_TASK GOAL:_ Transcribe the entries below without changing a word, and omit every picture.
+===+
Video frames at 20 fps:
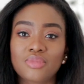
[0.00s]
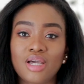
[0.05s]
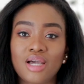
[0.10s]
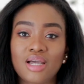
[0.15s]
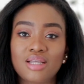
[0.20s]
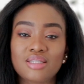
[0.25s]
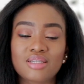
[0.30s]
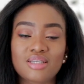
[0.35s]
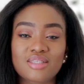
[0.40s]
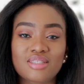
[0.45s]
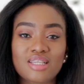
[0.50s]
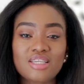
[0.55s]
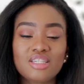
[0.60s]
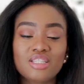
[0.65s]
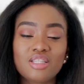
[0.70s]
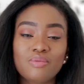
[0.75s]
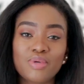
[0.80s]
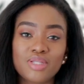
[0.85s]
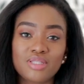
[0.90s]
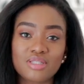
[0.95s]
and
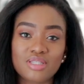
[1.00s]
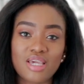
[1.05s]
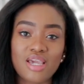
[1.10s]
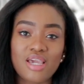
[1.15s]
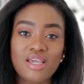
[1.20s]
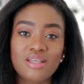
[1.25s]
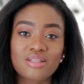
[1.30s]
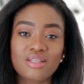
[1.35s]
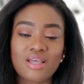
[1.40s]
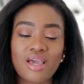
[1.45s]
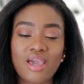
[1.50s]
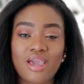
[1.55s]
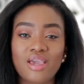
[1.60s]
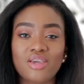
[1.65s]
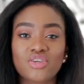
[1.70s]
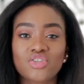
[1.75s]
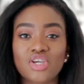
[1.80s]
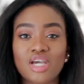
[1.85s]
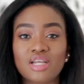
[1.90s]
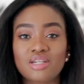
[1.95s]
essentially maintain
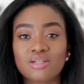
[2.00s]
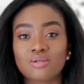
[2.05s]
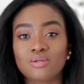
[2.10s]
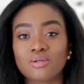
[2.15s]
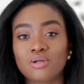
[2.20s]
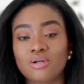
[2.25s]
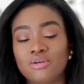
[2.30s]
a channel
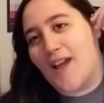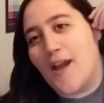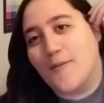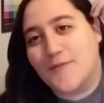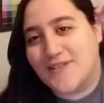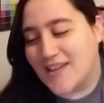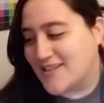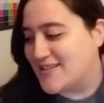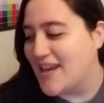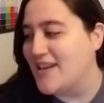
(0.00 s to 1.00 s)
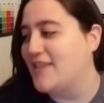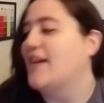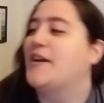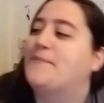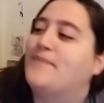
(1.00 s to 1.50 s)
guy was like standing
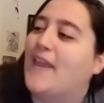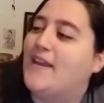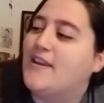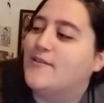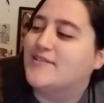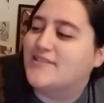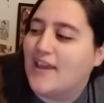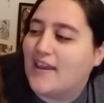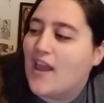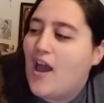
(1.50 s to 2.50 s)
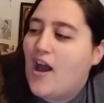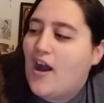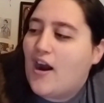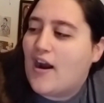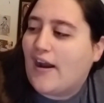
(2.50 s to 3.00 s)
there, and he was like,
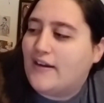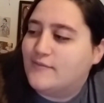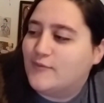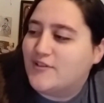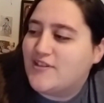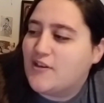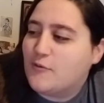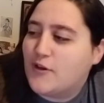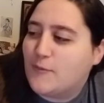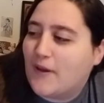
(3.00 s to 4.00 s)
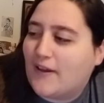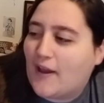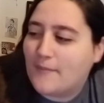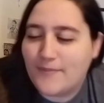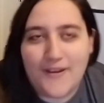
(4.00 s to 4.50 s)
all right, we'll see you when you wake
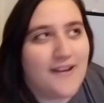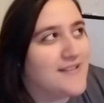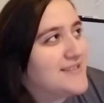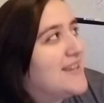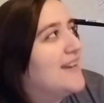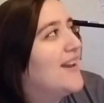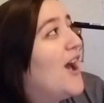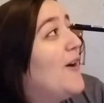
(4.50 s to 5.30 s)
up. And I was like,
+===+
_RESULT:_
Video frames at 20 fps:
[0.00s]
[0.05s]
[0.10s]
[0.15s]
[0.20s]
[0.25s]
[0.30s]
[0.35s]
[0.40s]
[0.45s]
[0.50s]
[0.55s]
[0.60s]
[0.65s]
[0.70s]
[0.75s]
[0.80s]
[0.85s]
[0.90s]
[0.95s]
and
[1.00s]
[1.05s]
[1.10s]
[1.15s]
[1.20s]
[1.25s]
[1.30s]
[1.35s]
[1.40s]
[1.45s]
[1.50s]
[1.55s]
[1.60s]
[1.65s]
[1.70s]
[1.75s]
[1.80s]
[1.85s]
[1.90s]
[1.95s]
essentially maintain
[2.00s]
[2.05s]
[2.10s]
[2.15s]
[2.20s]
[2.25s]
[2.30s]
a channel
(0.00 s to 1.00 s)
(1.00 s to 1.50 s)
guy was like standing
(1.50 s to 2.50 s)
(2.50 s to 3.00 s)
there, and he was like,
(3.00 s to 4.00 s)
(4.00 s to 4.50 s)
all right, we'll see you when you wake
(4.50 s to 5.30 s)
up. And I was like,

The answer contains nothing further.